• What is needed
Please transcribe the data that follows exactly as given, leaving out every picture.

• Supplied records
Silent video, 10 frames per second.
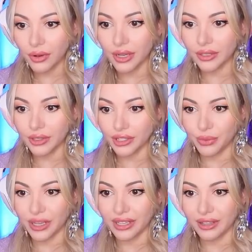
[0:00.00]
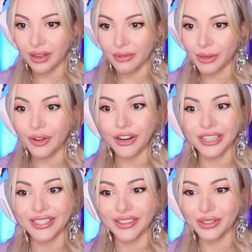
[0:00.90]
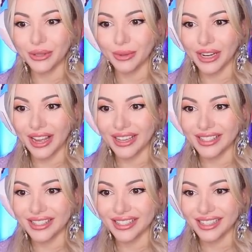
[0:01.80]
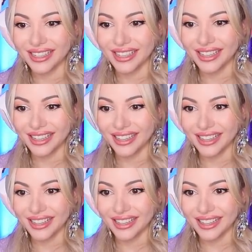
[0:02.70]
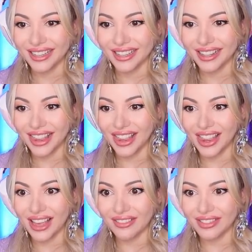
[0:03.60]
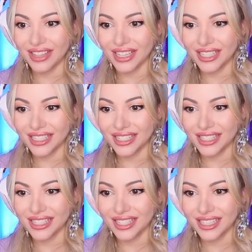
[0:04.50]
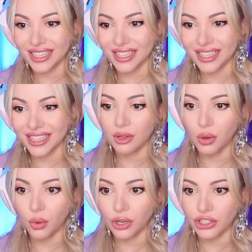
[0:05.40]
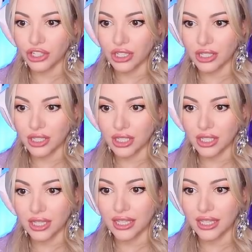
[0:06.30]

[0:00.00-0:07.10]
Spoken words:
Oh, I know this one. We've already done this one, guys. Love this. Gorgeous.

• Written response
Silent video, 10 frames per second.
[0:00.00]
[0:00.90]
[0:01.80]
[0:02.70]
[0:03.60]
[0:04.50]
[0:05.40]
[0:06.30]

[0:00.00-0:07.10]
Spoken words:
Oh, I know this one. We've already done this one, guys. Love this. Gorgeous.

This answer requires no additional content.